I am going to sleep, my nurse, put me to bed.
Set a lamp at my headboard;
a constellation; whatever you like;
all are good: lower it a bit.
Leave me alone: you hear the buds breaking through . . .
a celestial foot rocks you from above
and a bird traces a pattern for you
so you’ll forget . . . Thank you. Oh, one request:
if he telephones again
tell him not to keep trying for I have left . . .
(*Note here: The above poem was mailed to a local newspaper by Alfonsina the day before she committed suicide.
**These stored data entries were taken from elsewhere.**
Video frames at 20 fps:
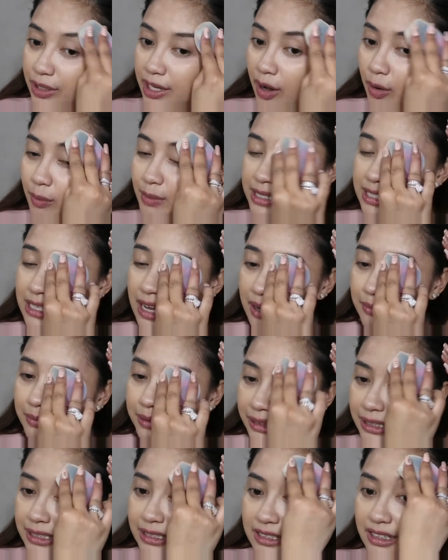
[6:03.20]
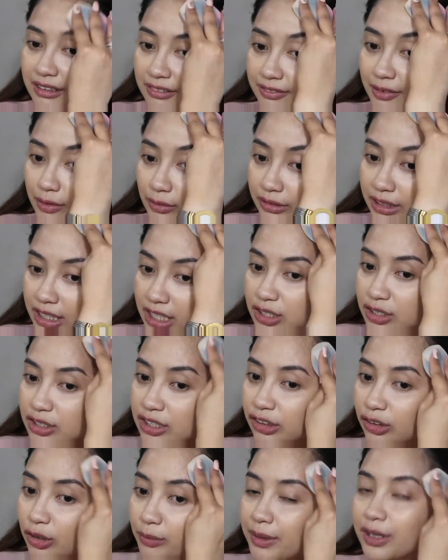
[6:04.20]
wala akong masabi din sa foundation
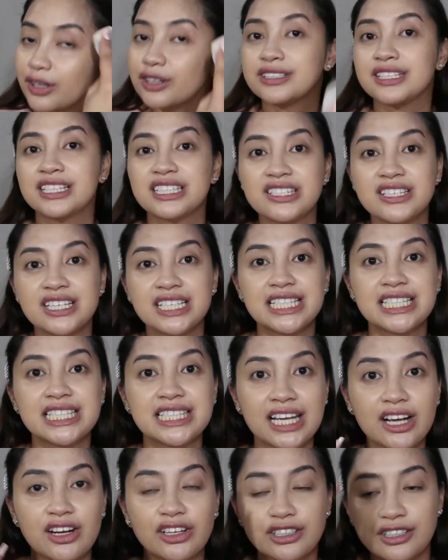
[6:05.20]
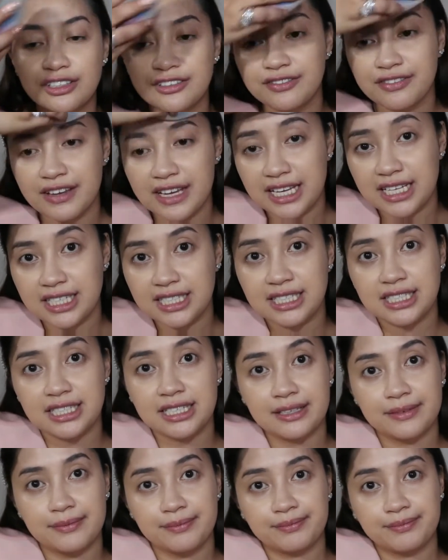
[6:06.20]
na to because it really stick on your face.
Those are HER words, not mine.)
I sign my name with a flourish and set my purse on the paper so it will not blow away. Standing up, I smooth my dress down over my body as the wind plays with the bottom of my skirt. Walking close to the edge of the cliffs, I lift my head in prayer. I ask God to forgive me, explaining I could no longer endure the pain. I take one last deep blissful breath of that sweet scented Atlantic air. I dive head first over the cliffs, my eyes wide open to see just what endures below God’s mirror.